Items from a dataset
[Start of Attachment]

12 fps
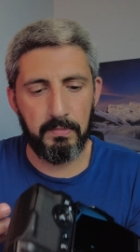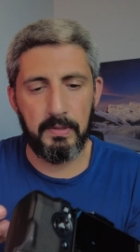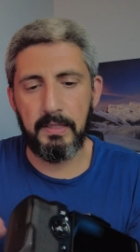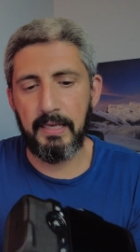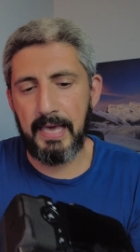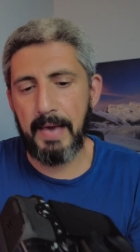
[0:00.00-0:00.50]

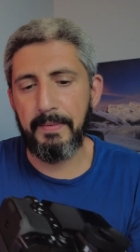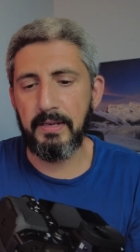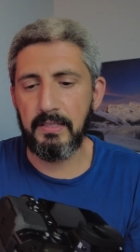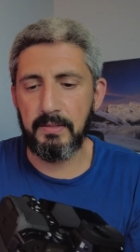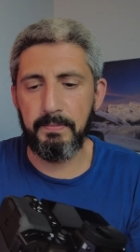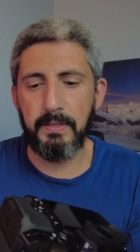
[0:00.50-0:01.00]
the camera
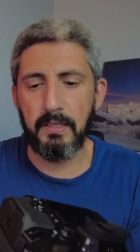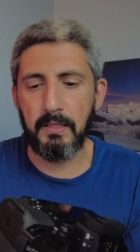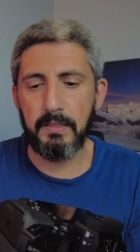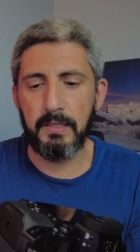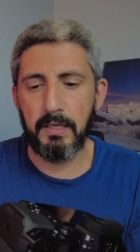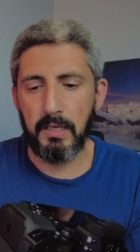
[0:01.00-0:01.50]
is
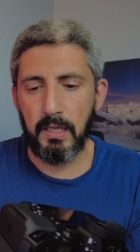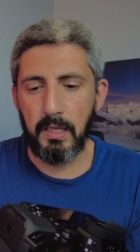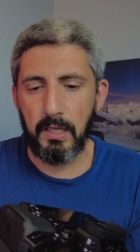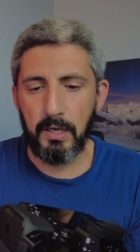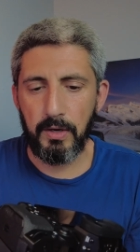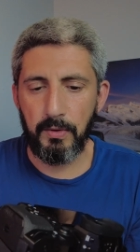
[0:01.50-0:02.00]
built
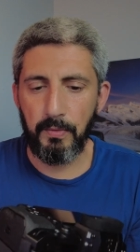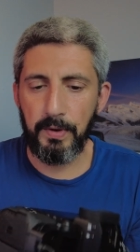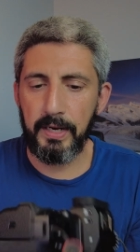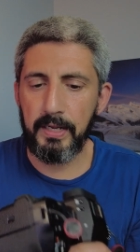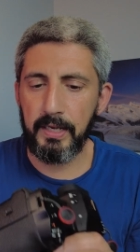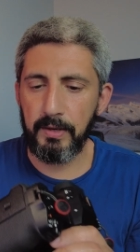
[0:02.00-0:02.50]

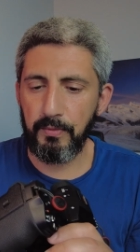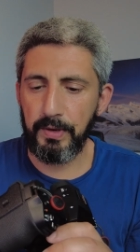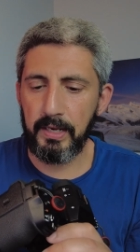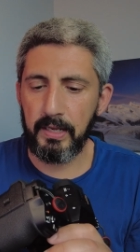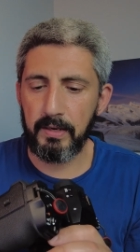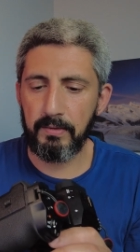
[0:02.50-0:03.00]
really
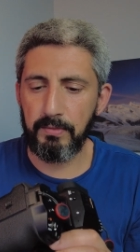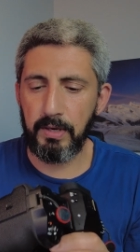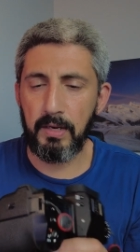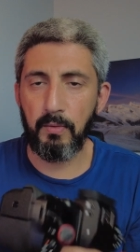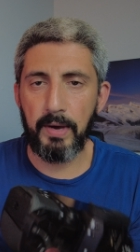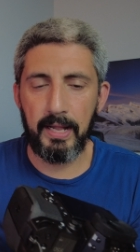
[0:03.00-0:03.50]

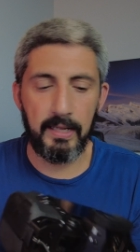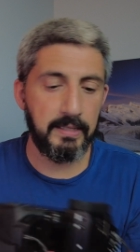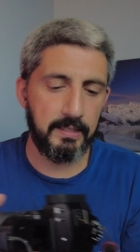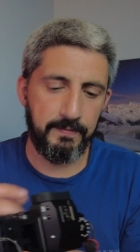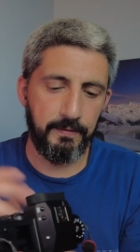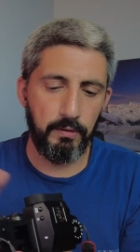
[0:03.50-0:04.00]
well, and
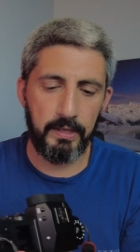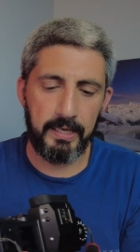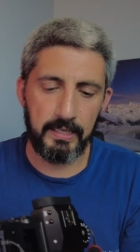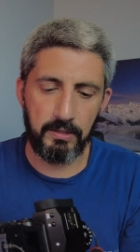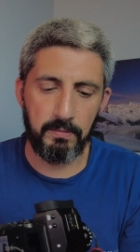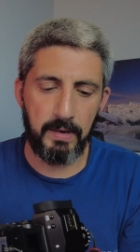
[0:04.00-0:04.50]
it's fully
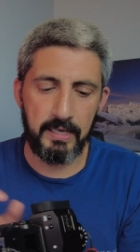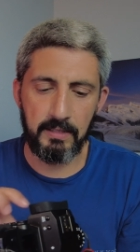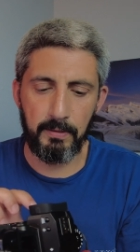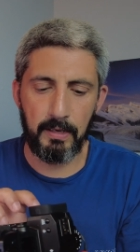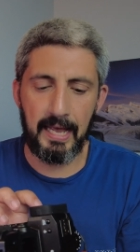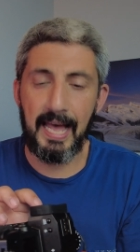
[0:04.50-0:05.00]

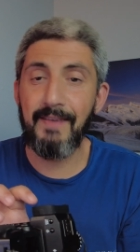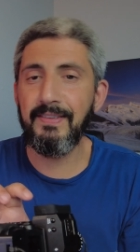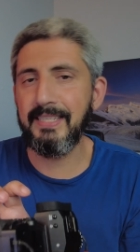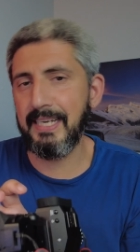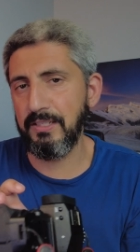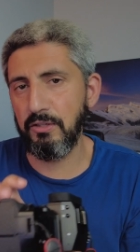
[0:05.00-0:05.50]
customizable. I
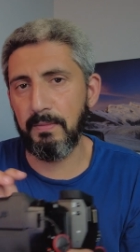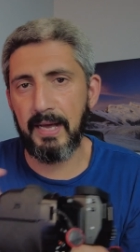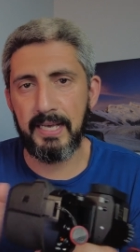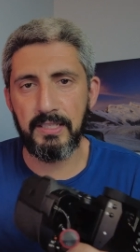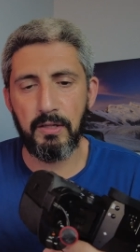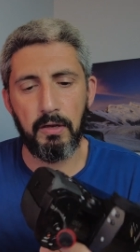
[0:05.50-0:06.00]
haven't
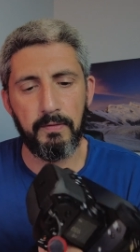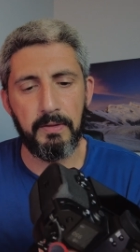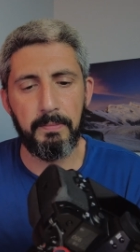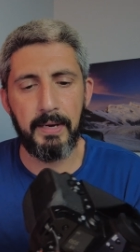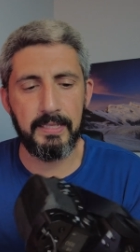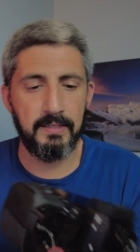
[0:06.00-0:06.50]
customized all of the
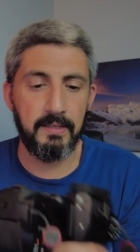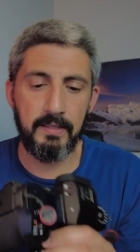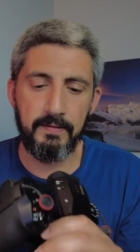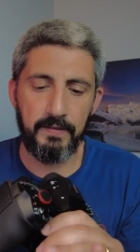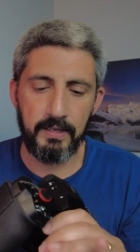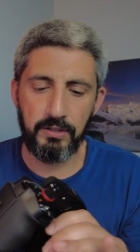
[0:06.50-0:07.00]
buttons and
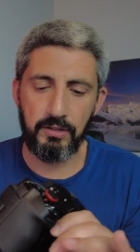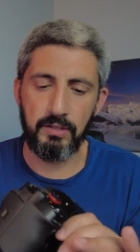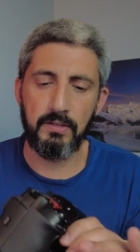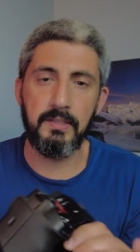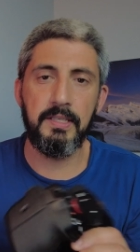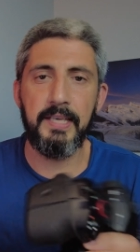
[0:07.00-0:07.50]
the
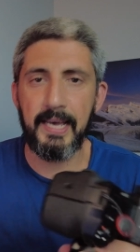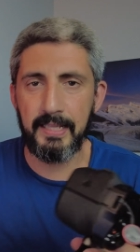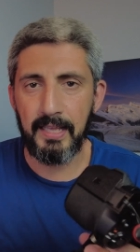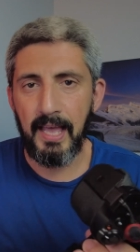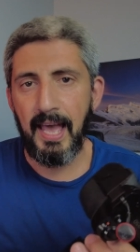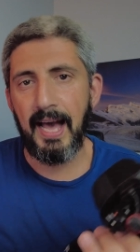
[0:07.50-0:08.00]
functions
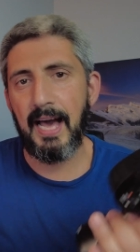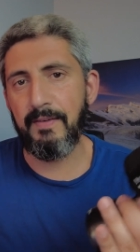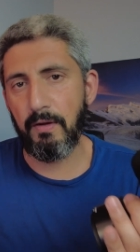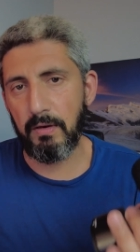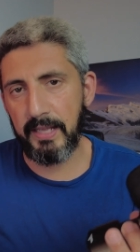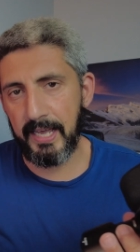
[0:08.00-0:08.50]
yet. I've
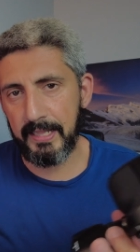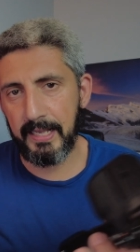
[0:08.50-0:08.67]
only had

[End of Attachment]

--- Aim of the exercise ---
Set the pictures aside and reproduce the data above exactly.

--- Response to the task ---
12 fps
[0:00.00-0:00.50]

[0:00.50-0:01.00]
the camera
[0:01.00-0:01.50]
is
[0:01.50-0:02.00]
built
[0:02.00-0:02.50]

[0:02.50-0:03.00]
really
[0:03.00-0:03.50]

[0:03.50-0:04.00]
well, and
[0:04.00-0:04.50]
it's fully
[0:04.50-0:05.00]

[0:05.00-0:05.50]
customizable. I
[0:05.50-0:06.00]
haven't
[0:06.00-0:06.50]
customized all of the
[0:06.50-0:07.00]
buttons and
[0:07.00-0:07.50]
the
[0:07.50-0:08.00]
functions
[0:08.00-0:08.50]
yet. I've
[0:08.50-0:08.67]
only had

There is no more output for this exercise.